2 SFA plans that were approved for SFA under the PBGC’s interim final rule may submit a supplemented application on or after August 8, 2022, to recalculate their SFA using the assumptions outlined in the final rule.
3 The full text of the PBGC final rule is available at https://www.govinfo.gov/content/pkg/FR-2024-06-06/pdf/2024-11819.pdf.
4 PBGC. White Paper: PBGC's Valuation Methodology: Derivation of ERISA 4044 Yield Curve.
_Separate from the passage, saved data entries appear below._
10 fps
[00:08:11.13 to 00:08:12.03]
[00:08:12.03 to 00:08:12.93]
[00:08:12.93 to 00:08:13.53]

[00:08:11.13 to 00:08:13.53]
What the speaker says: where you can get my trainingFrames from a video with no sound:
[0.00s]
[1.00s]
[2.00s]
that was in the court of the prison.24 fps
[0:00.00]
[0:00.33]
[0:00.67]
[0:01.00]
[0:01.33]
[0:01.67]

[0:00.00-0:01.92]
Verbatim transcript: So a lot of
Retrieved October 30, 2024, from https://www.pbgc.gov/sites/default/files/documents/4044-final-rule-white-paper.pdf.
5 Plans that received SFA under the interim final rule, but which do not apply for supplemented SFA, continue to calculate withdrawal liability under the rules outlined in the interim final rule.
6 The SFA coverage period is the period beginning on the plan’s SFA measurement date and ending on the last day of the plan year ending in 2051.
7 If the plan receives SFA with six months or fewer remaining in the plan year, the first compliance statement must cover from the date of SFA receipt through the end of the following plan year.
8 The phase-in of SFA does not apply to SFA plans that were approved under the interim final rule.